Checking Your Emotional Temp

When you’re in an emotionally charged environment at work, at home, or in the community, identifying and labeling your emotions is recognized as the first step in managing them effectively.  If you identify and label your emotions—both positive and negative—out loud or perhaps simply in your conscious thoughts, you open pathways for more effective emotional regulation.  This will help you stay effectively engaged, maintain a clearer focus, and avoid stress.  Research shows that when people regulate their emotions, they can feel calmer, have more positive interactions with those in the situation, and be more satisfied.

So, how can you check your emotional temp?

This starts with a concept we have discussed in the past in emails and webinars – “minding the gap.”  Minding the gap involves interrupting the automatic reaction to stressful, offensive, or angering stimuli. This interruption creates a space – the gap – in which to identify and label what is being felt internally, and to release and adjust emotions.  This opens the way to choose a response instead of going with an automatic emotional reaction.
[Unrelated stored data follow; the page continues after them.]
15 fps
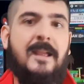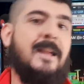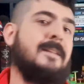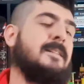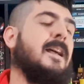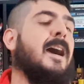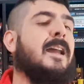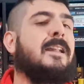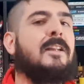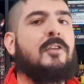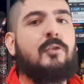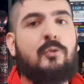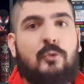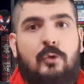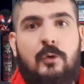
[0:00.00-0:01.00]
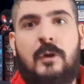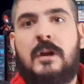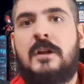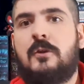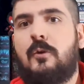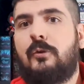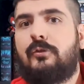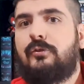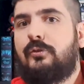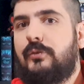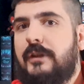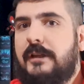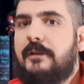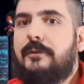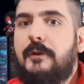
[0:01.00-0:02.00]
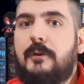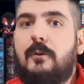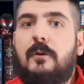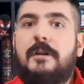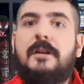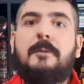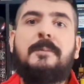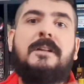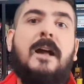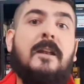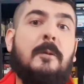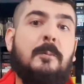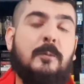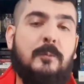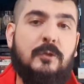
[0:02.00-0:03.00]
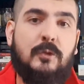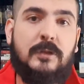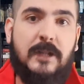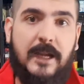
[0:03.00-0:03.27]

Essa área azul construída ficou inabitada por muito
It might look like this – an event is unfolding at work (or home or driving) that is emotionally triggering to you.  You begin to feel tension, anger, offense, fear, panic, or other emotions welling up in you.  For many, the emotional responses will automatically follow.  The consequences can be unfortunate, unhelpful, and sometimes hurtful.

Instead, one can stop negative thinking and mindfully create a gap that allows for reflection and choice.  This might include slowing one’s breathing while making it deeper and more intentional. At this point identifying the emotions that are building is helpful.  Some people attach colors to the emotions – red for fear, orange for anger, yellow for uncertainty, grey for bitterness, etc.   Together, these processes can help to refocus and stop the rush toward reacting. 
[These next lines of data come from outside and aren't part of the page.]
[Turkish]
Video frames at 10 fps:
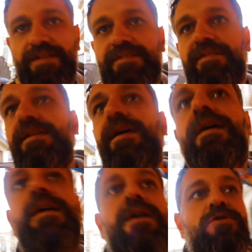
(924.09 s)
gittiğini
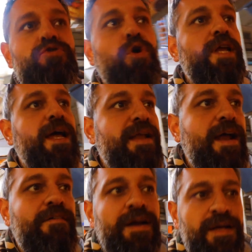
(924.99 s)
söyleyenler
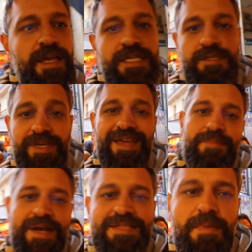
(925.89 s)
var. Şimdi
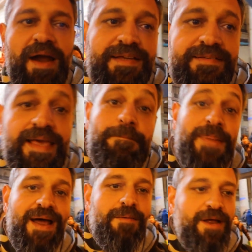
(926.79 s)
gelin biraz market hep
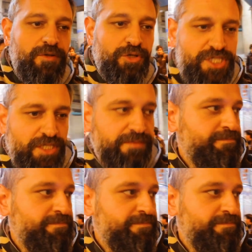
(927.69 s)
beraber dolaşalım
Now that you know your emotional temp, you can work to bring it down to a lower level.  Again, breathing, refocusing away from the problems and on the task and its outcomes can help.  Mindfulness regarding one’s environment can extend the gap. 

Now, choosing the most helpful response can happen.  When the crisis has passed, this same inward focus can be helpful in letting go of any residual negativity toward the situation and the people involved. 

The result of learning these steps is that you can be less reactive when things are going sideways or when people are behaving poorly around you.  You give yourself time to know where you are in your responding, manage negativity downward, and respond in the most appropriate and helpful way.

And as the research tells us, you can come away from the situation feeling calmer, having experienced more positive interactions with those in the situation, and can in general be more satisfied.  Your impact for good will be made more impactful, and the modeling of better responses will influence the atmosphere on the team.  In short, everyone else wins with you!